What does it even mean?

There seems to be a strange notion floating around regarding our human nutritional  requirements. Since we need a wide variety of micronutrients and each food (apparently) only contains a limited amount, we best to stay on the safe side and eat a little bit of everything. This idea is perpetuated by the constant mentions of newly discovered “miracle” compounds in the media.

Reading all these you would be forgiven to think that to obtain optimal health you need a fridge full of exotic berries from Africa, a pseudo-grain from South America, tea leaves grown on a particular valley in Sri Lanka and a vegetable you have never heard of from the Pacific islands.

The ADG draft pitches another argument in support of the variety theory:

“Dietary variety has the benefit of diluting potential toxicants found naturally in food”

They go on to mention the potential vitamin A toxicity from excess liver consumption (most westerners today would gag at the mention of liver anyway) and a potential of mercury poisoning from fish for pregnant women (enough to scare off anyone from consuming any measurable quantities of DHA/EPA. What? Babies’ brains need those?)

This makes no sense (#FFS).

Let’s take ourselves from our first world everything-is-readily-available-when-I-need-it mentality and apply some good old fashioned common sense and a bit of evolutionary logic. Is it really likely that the compound which will turn on some beneficial gene expression in humans world wide just happens to be only found in a berry from Colombia? Hey, evolution, that’s a major oversight! It took the rest of us, non-Colombian population, 2 million years to work out how to build planes and stuff and this perfect nugget of nutrition was sitting there all this time?

It amused me no end that quinoa made it into the list of cereals recommended to be eaten as part of the 5 food groups daily (Guideline 1) in Australia.

“Eat a wide variety of nutritious foods from these five food groups daily: 3. grain (cereal) foods mostly wholegrain, such as bread, cereal, rice, pasta, noodles, polenta, cous cous, oats, quinoa, barley”.

But enough about South American wonder foods. What about a humble blueberry? All those anthocyanins and phenolics repairing the oxidative damage inflicted by the food group number 3. Has to be good for you, right? And lucky for us, health-conscious consumers, blueberries are available all year around courtesy your friendly local supermarket giant.

I still remember picking wild blueberries in a Russian forest as a child.
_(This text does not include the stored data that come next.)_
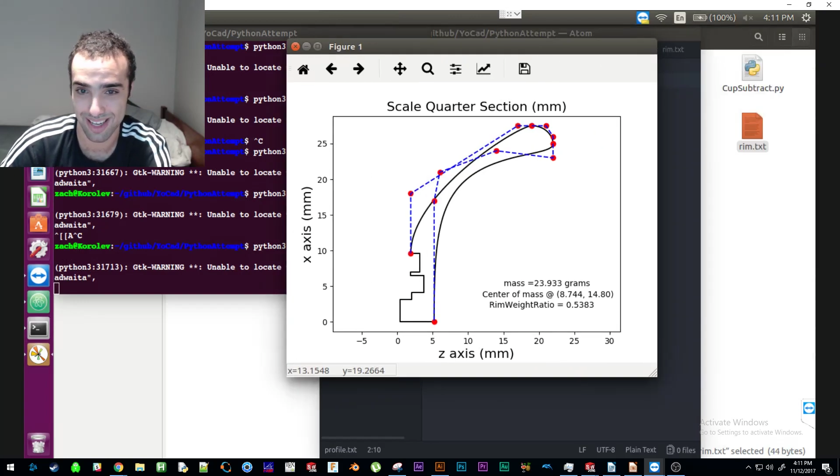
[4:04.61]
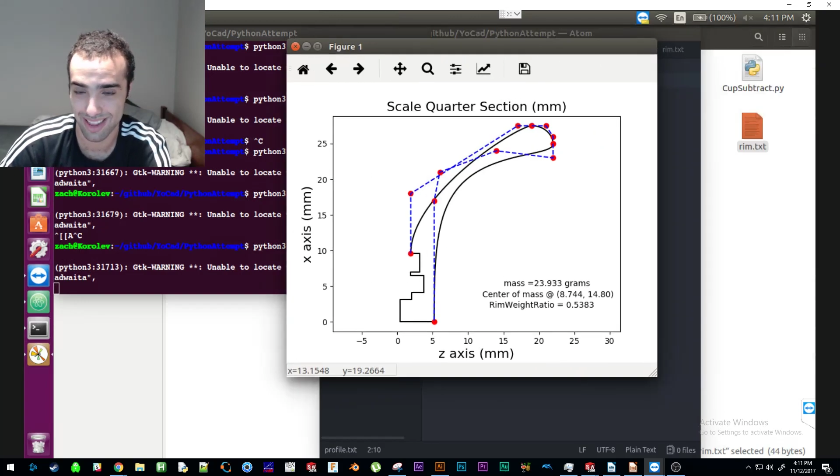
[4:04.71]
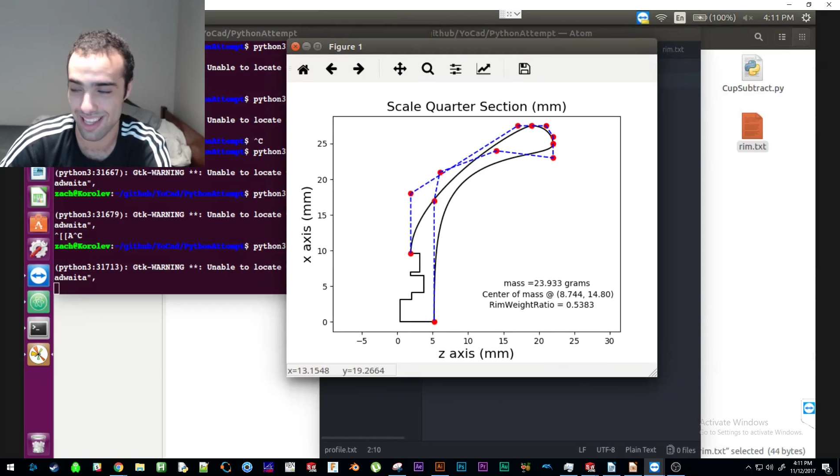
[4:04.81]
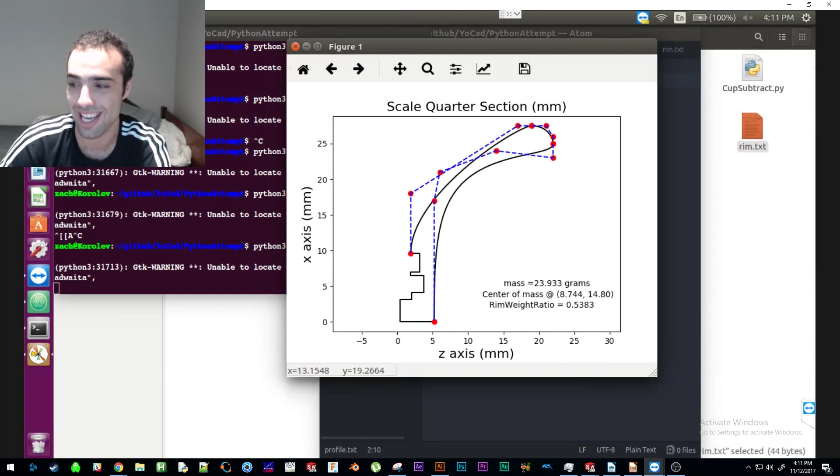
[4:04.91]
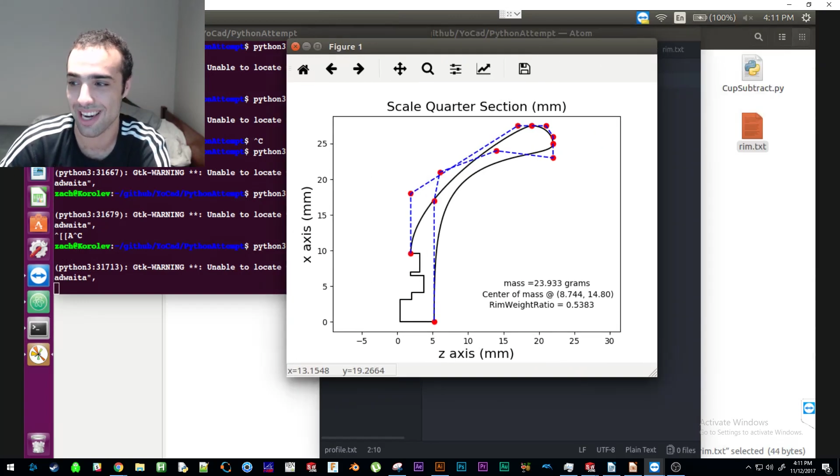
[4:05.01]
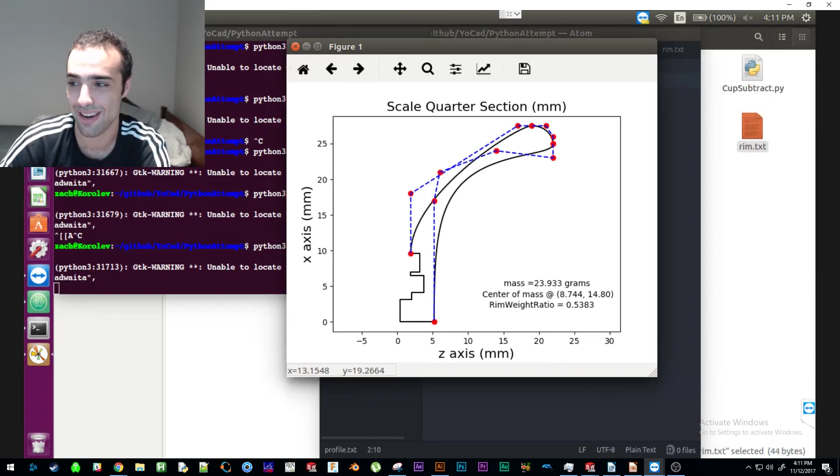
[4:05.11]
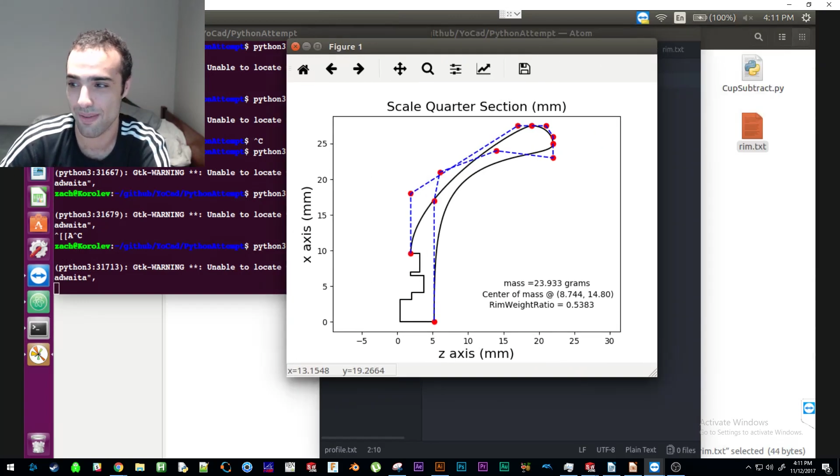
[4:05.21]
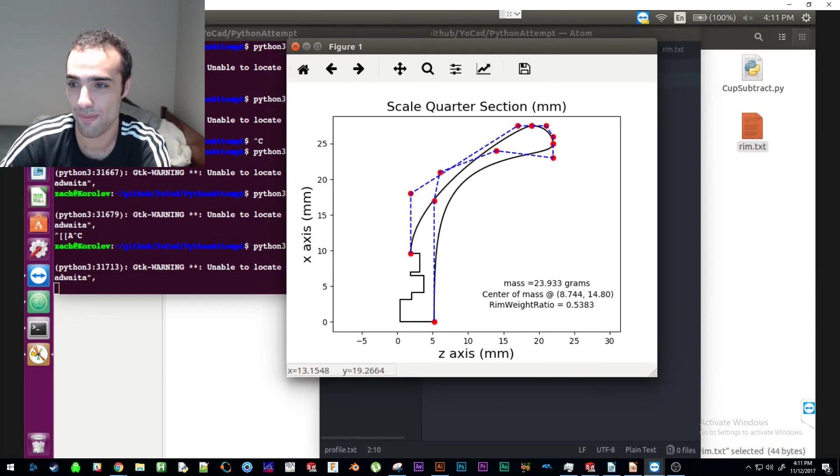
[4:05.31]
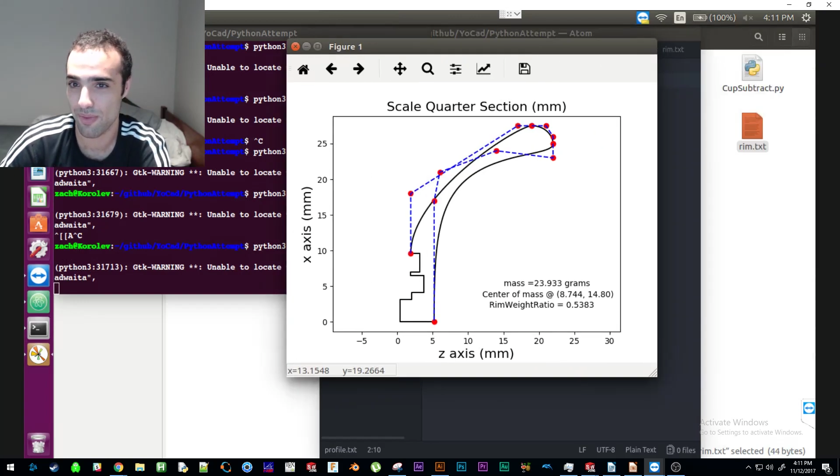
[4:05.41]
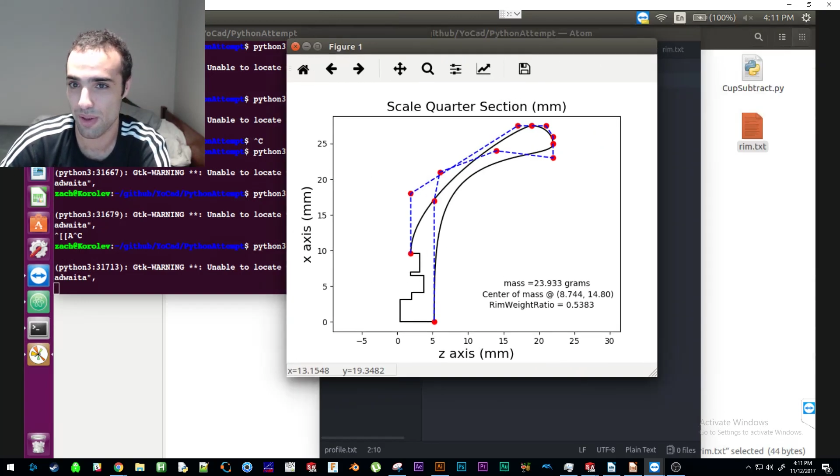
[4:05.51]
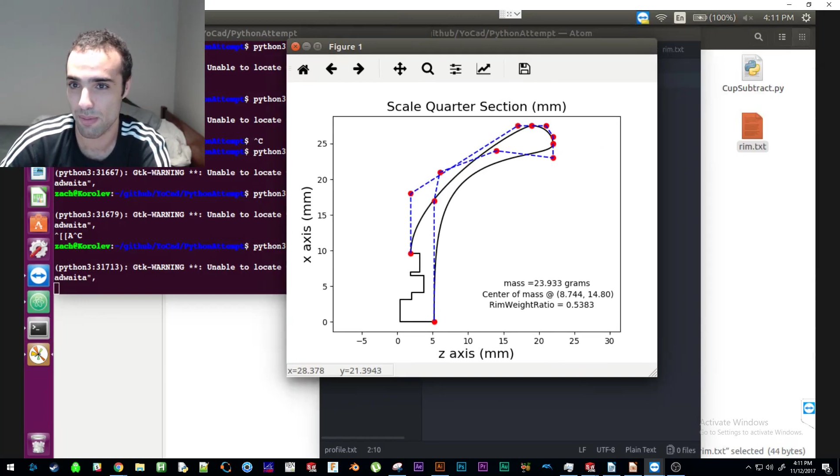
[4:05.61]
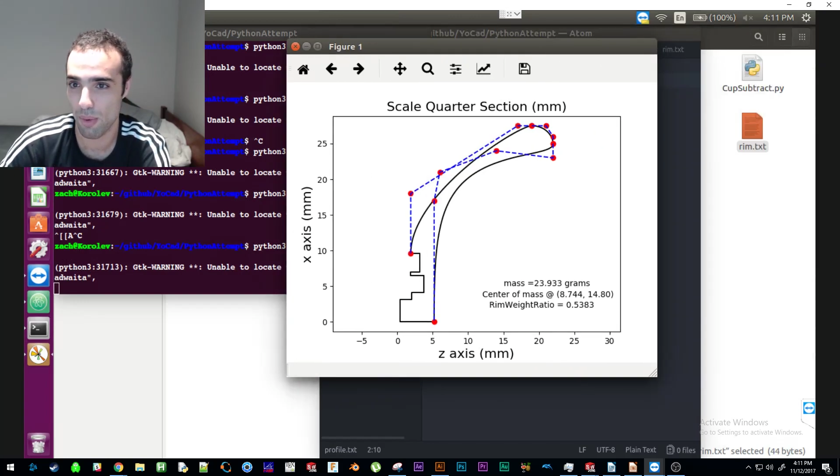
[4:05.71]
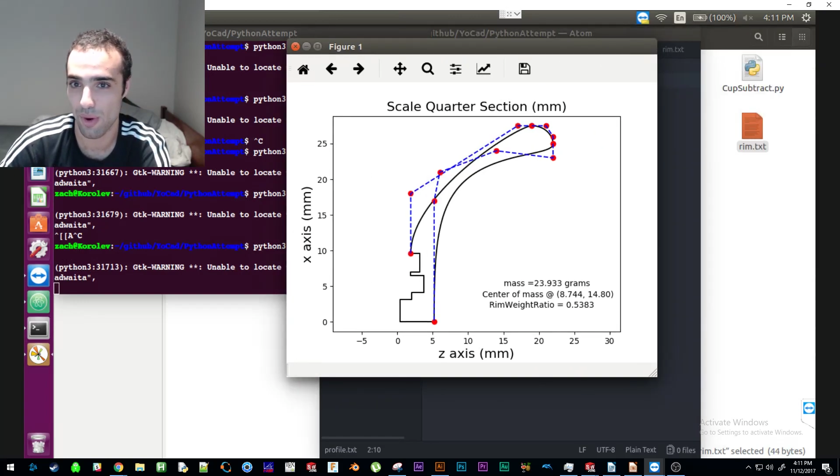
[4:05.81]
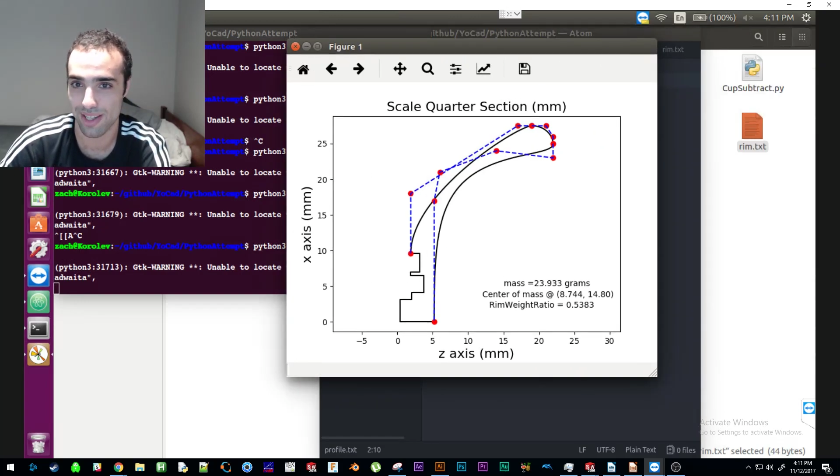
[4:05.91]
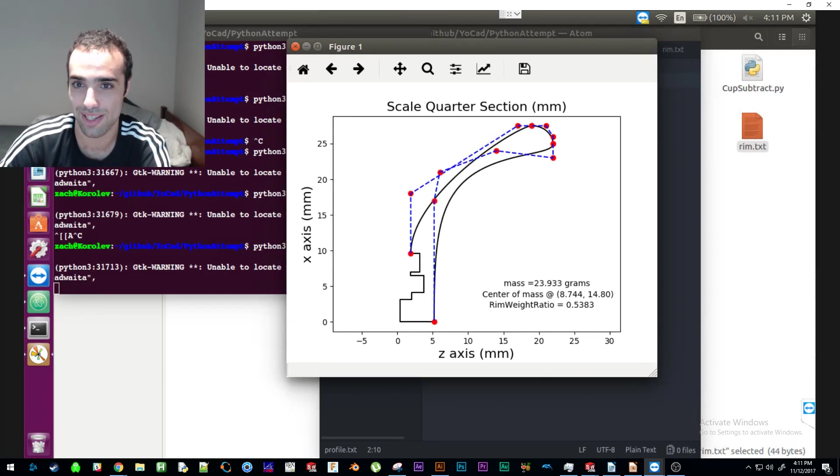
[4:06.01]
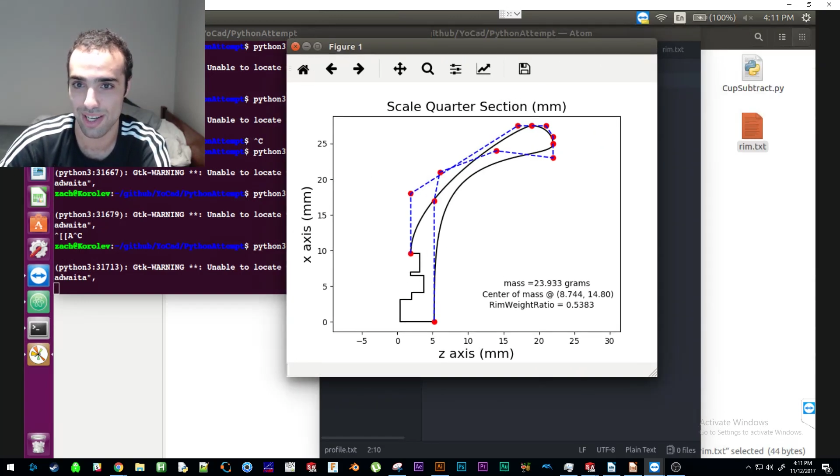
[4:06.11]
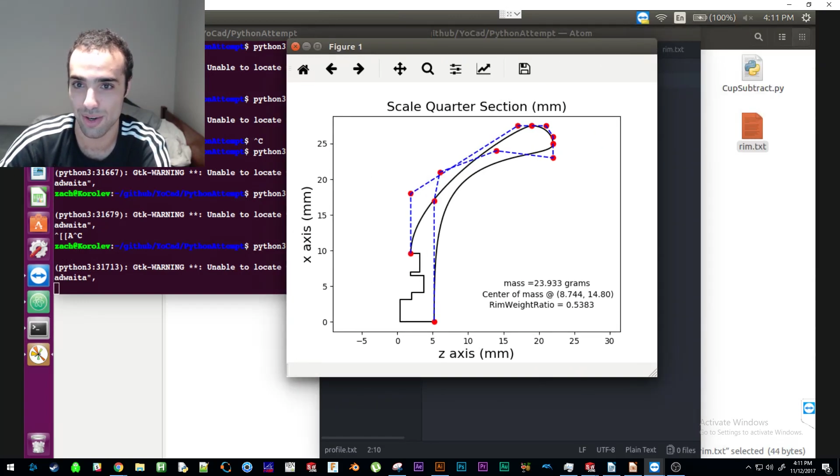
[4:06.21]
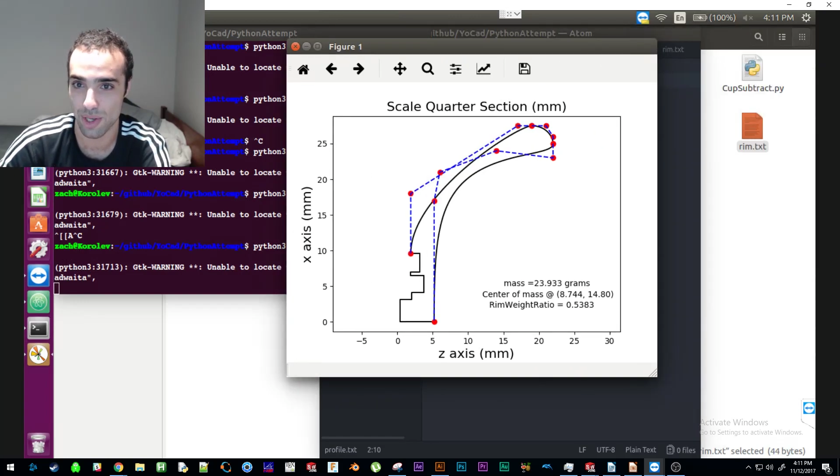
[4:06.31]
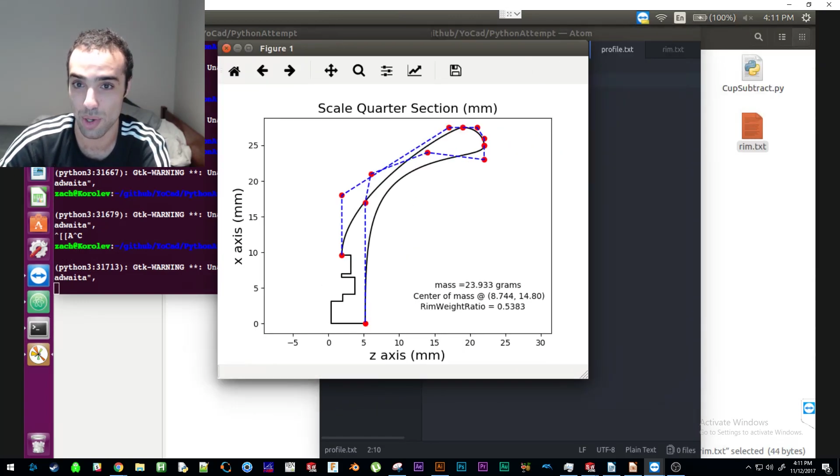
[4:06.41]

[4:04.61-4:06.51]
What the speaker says: delete points too. You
We looked forward to a month-long blueberry season,  doing a few forest trips around July to check if berries were ready for picking. Some super keen villagers would go a few days early just to beat the crowds, their payback for keenness was a few extra hours of forest-wandering. The official start of the season would see whole families venture into the woods, each person laden with a ten litre bucket, me, a child, proudly carrying a one litre container. People would gorge on blueberries for a few short weeks, sell the excess, make mountains of blueberry jam. Every kid would be walking around with a dead giveaway of blueberry gluttony: purple lips. And then it was over for another year.

Think of it next time you buy your punnet of blueberries in the middle of February.
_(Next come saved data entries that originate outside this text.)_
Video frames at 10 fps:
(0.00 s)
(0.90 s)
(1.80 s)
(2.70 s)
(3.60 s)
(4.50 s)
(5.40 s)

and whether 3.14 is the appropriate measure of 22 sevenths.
In the world where most fruit, vegetable and berries are farmed and/or transported across the planet we have lost a concept of seasonality. Even a 100 years ago these foods were not available everywhere all year round.  Is there any scientific evidence to suggest that eating food out of season or out of your area is harmful? Nope. But I don’t see any sense in chasing variety for variety’s sake.

“The most recent dietary survey data available for Australian adults – the National Nutrition Survey 1995 – showed an increasing number of foods being consumed by adults in that year compared with 1983 [44]. It is expected that the variety of foods consumed has continued to increase since 1995. This is largely as a result of cultural diversity in the population arising from waves of immigration from European countries after World War II and Asian and African countries since the 1970s [99, 100]. Initially, new varieties of fresh fruit and vegetables, grain (cereal) foods and different types of meat and legume/beans became available. Increasing demand for convenience and/or fast foods – also as a result of changes in social and economic conditions – has led to the availability of approximately 30,000 different types of foods and drinks [101]. However, many of these – particularly snack and fast foods and drinks – are energy-dense and nutrient-poor, so care is required to choose diets consistent with the Guidelines [102]. ” (the draft of ADG)

(my bold italics)

30,000 types of food? Looks like our diet is varied enough. And it’s not just the snacks, fast foods and drinks. Ask your grandmother if she knows what cous cous is (forgo this step if you grandmother is from North Africa).

Wow so much variety!

I am not for a minute suggesting that you should stick to the boring bland diet of steak and 3 veg (of which one is potato, the other is corn, the third is beans). But the concept of “you will develop a secret micronutrient deficiency unless you eat a huge variety of foods just in case” is dubious at best.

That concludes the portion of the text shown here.